ASCII, Arabic, Belarusian, Bengali, Brazilian Portuguese, Bulgarian, Burmese, Cham, Chinese-BIG5, Chinese-CNS, Chinese-EUC-TW, Chinese-GB, Chinese-GB18030, Chinese-GBK, Croatian, Cyrillic-ALT, Cyrillic-ISO, Cyrillic-KOI8, Czech, Devanagari, Dutch, English, Esperanto, Ethiopic, French, Georgian, German, Greek, Gujarati, Hebrew, IPA, Italian, Japanese, Kannada, Khmer, Korean, Lao, Latin-1, Latin-2, Latin-3, Latin-4, Latin-5, Latin-6, Latin-7, Latin-8, Latin-9, Latvian, Lithuanian, Malayalam, Oriya, Persian, Polish, Punjabi, Romanian, Russian, Sinhala, Slovak, Slovenian, Spanish, Swedish, TaiViet, Tajik, Tamil, Telugu, Thai, Tibetan, Turkish, UTF-8, Ukrainian, Vietnamese, Welsh, and Windows-1255.

To display the script(s) used by your language environment on a graphical display, you need to have suitable fonts. See Fontsets, for more details about setting up your fonts.

Some operating systems let you specify the character-set locale you are using by setting the locale environment variables LC_ALL, LC_CTYPE, or LANG. (If more than one of these is set, the first one that is nonempty specifies your locale for this purpose.) During startup, Emacs looks up your character-set locale’s name in the system locale alias table, matches its canonical name against entries in the value of the variables locale-charset-language-names and locale-language-names (the former overrides the latter), and selects the corresponding language environment if a match is found. It also adjusts the display table and terminal coding system, the locale coding system, the preferred coding system as needed for the locale, and—last but not least—the way Emacs decodes non-ASCII characters sent by your keyboard.

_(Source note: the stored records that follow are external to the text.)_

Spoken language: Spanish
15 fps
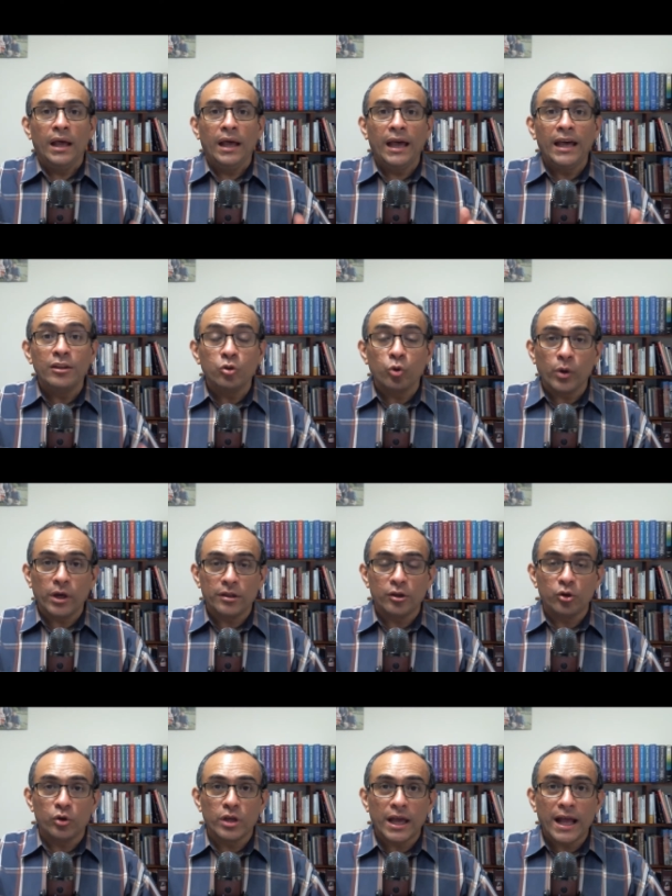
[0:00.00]
Eso es
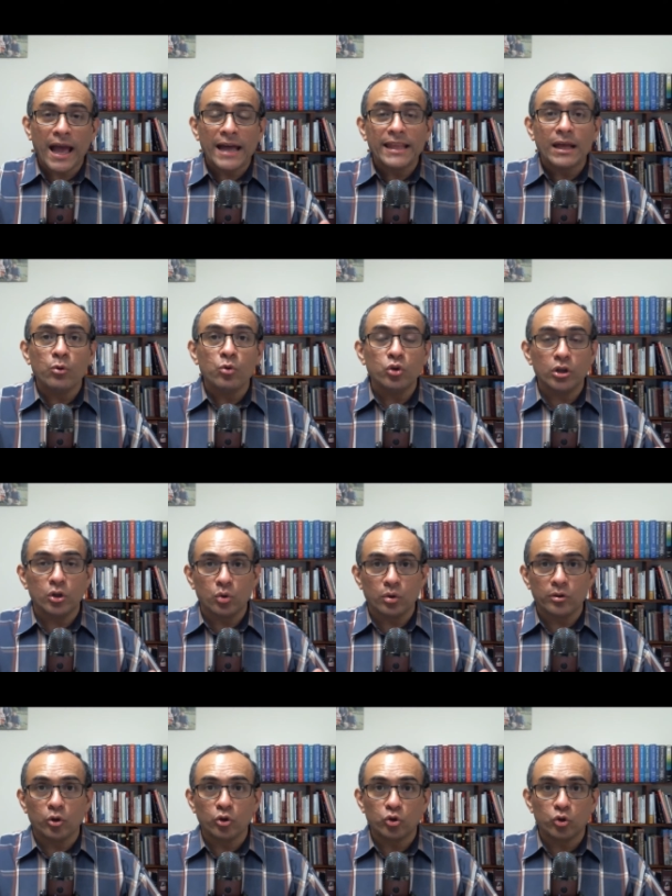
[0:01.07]
lo que cada uno de
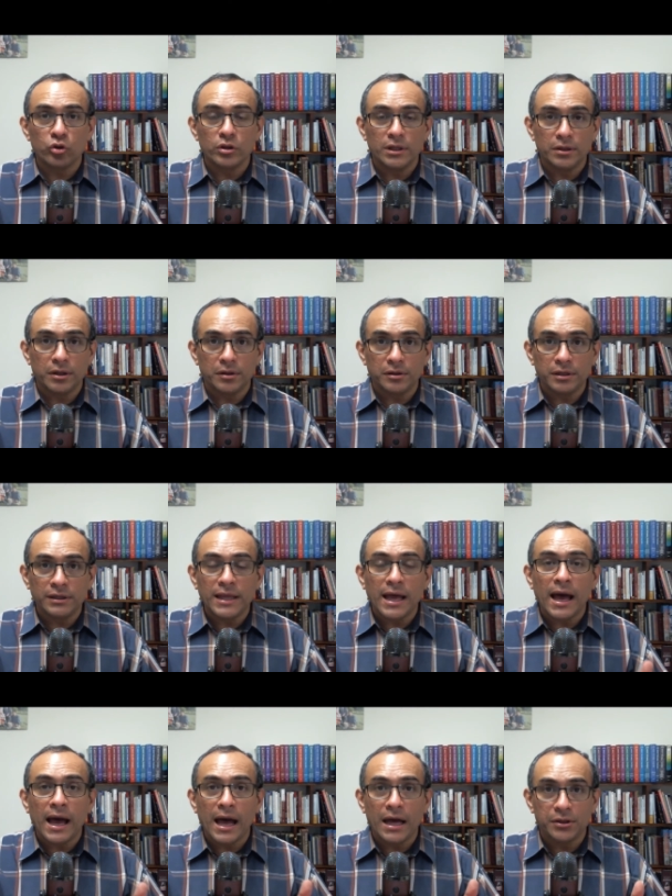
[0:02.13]
nosotros
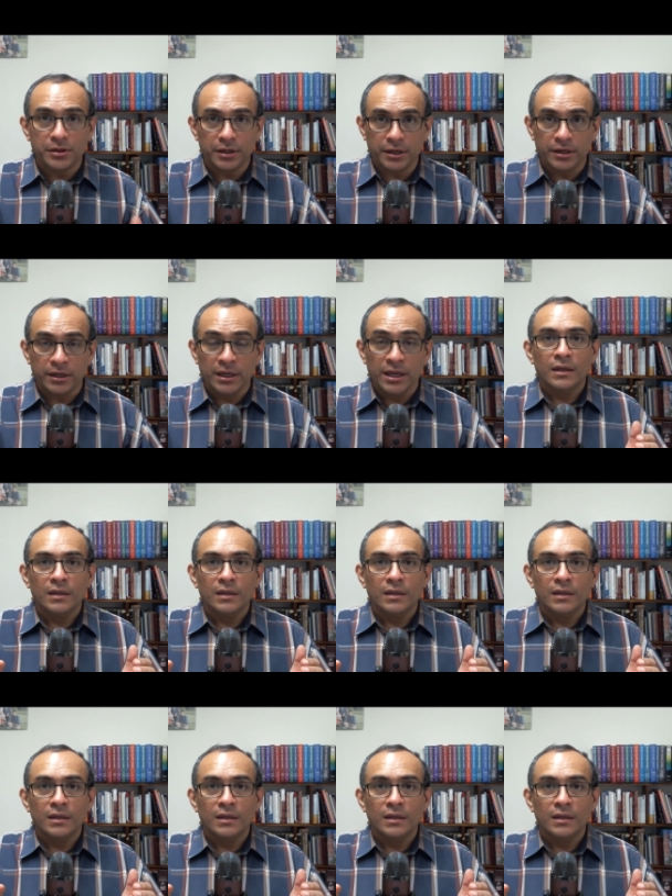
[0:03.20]
necesita hacer.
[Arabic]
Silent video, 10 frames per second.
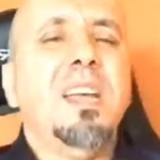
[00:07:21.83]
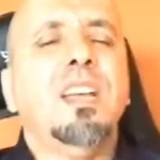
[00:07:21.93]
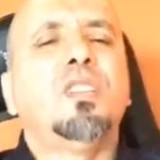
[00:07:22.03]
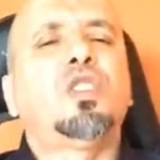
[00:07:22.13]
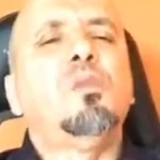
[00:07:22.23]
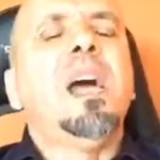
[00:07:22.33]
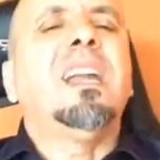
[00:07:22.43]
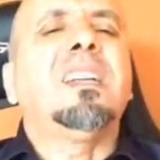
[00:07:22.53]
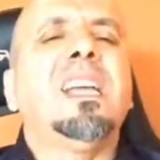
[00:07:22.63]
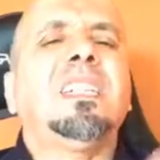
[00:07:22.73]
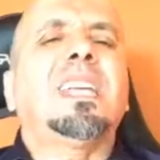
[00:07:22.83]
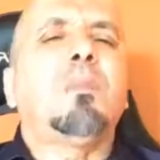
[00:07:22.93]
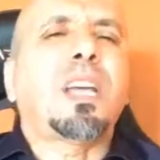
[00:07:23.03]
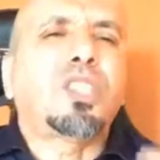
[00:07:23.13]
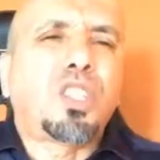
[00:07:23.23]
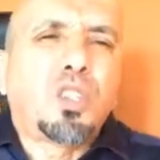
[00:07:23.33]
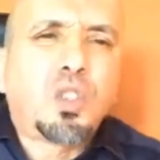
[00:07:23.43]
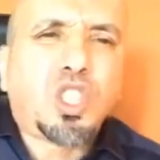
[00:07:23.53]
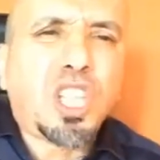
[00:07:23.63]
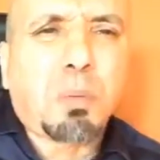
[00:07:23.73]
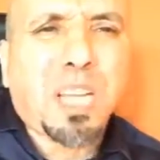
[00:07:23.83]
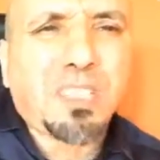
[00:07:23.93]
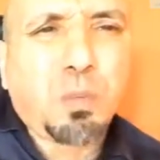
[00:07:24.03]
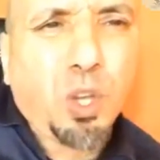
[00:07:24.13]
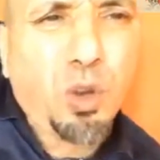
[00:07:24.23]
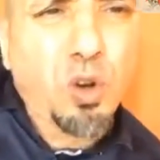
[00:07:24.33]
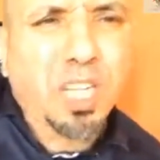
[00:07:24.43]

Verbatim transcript: نتوما على هذا الحساب كتشدوا الشعب كتبيعوه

If you modify the LC_ALL, LC_CTYPE, or LANG environment variables while running Emacs (by using M-x setenv), you may want to invoke the set-locale-environment command afterwards to readjust the language environment from the new locale.

The set-locale-environment function normally uses the preferred coding system established by the language environment to decode system messages. But if your locale matches an entry in the variable locale-preferred-coding-systems, Emacs uses the corresponding coding system instead. For example, if the locale ‘ja_JP.PCK’ matches japanese-shift-jis in locale-preferred-coding-systems, Emacs uses that encoding even though it might normally use utf-8.

You can override the language environment chosen at startup with explicit use of the command set-language-environment, or with customization of current-language-environment in your init file.

To display information about the effects of a certain language environment lang-env, use the command C-h L lang-env RET (describe-language-environment). This tells you which languages this language environment is useful for, and lists the character sets, coding systems, and input methods that go with it. It also shows some sample text to illustrate scripts used in this language environment. If you give an empty input for lang-env, this command describes the chosen language environment.

You can customize any language environment with the normal hook set-language-environment-hook. The command set-language-environment runs that hook after setting up the new language environment. The hook functions can test for a specific language environment by checking the variable current-language-environment. This hook is where you should put non-default settings for specific language environments, such as coding systems for keyboard input and terminal output, the default input method, etc.

Before it starts to set up the new language environment, set-language-environment first runs the hook exit-language-environment-hook. This hook is useful for undoing customizations that were made with set-language-environment-hook. For instance, if you set up a special key binding in a specific language environment using set-language-environment-hook, you should set up exit-language-environment-hook to restore the normal binding for that key.